> Prompt
Exactly the lines from the one containing "[0:02.00-0:02.25]" through the end of the listing below are required, restated word for word and without pictures.

> Data section
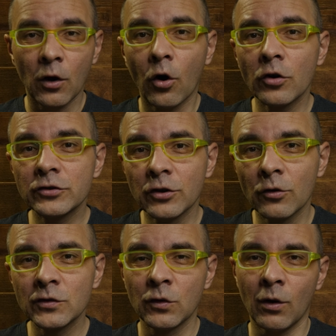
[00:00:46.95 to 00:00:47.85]
or
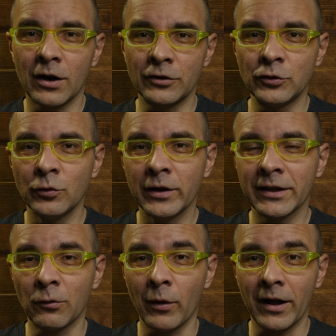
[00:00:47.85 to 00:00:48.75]
those who are
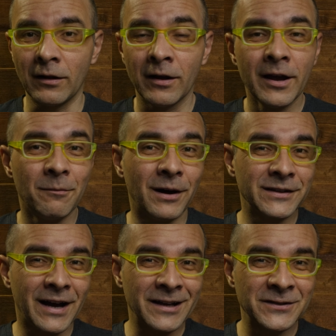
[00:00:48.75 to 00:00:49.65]
doing well
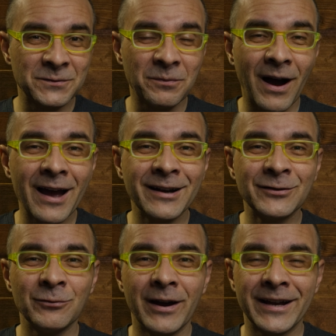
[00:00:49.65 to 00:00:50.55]
but aspire
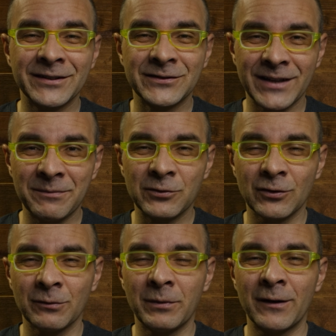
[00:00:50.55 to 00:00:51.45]
to
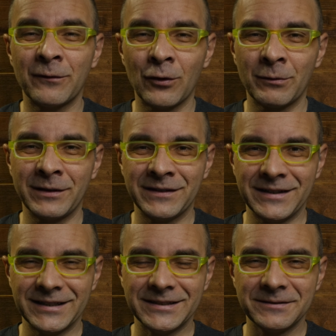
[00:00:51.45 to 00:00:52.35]
exceptional
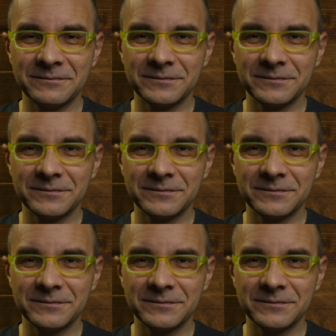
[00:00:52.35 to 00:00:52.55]
performances.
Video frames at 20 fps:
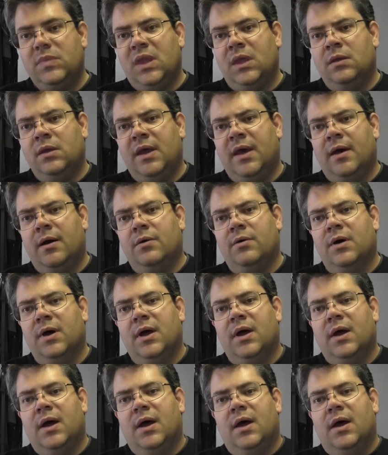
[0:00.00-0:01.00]
Now,
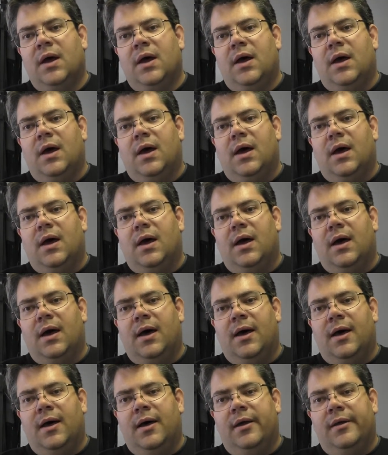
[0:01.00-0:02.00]

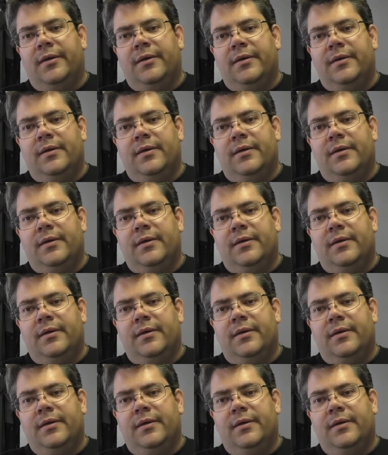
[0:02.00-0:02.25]
uh,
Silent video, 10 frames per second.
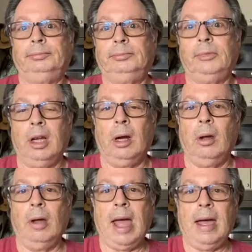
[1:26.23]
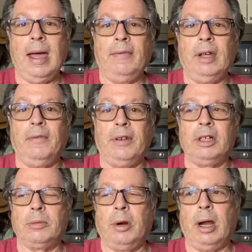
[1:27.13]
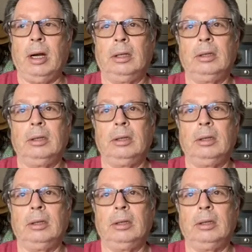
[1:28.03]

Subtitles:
having a finished product.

> Solved problem
[0:02.00-0:02.25]
uh,
Silent video, 10 frames per second.
[1:26.23]
[1:27.13]
[1:28.03]

Subtitles:
having a finished product.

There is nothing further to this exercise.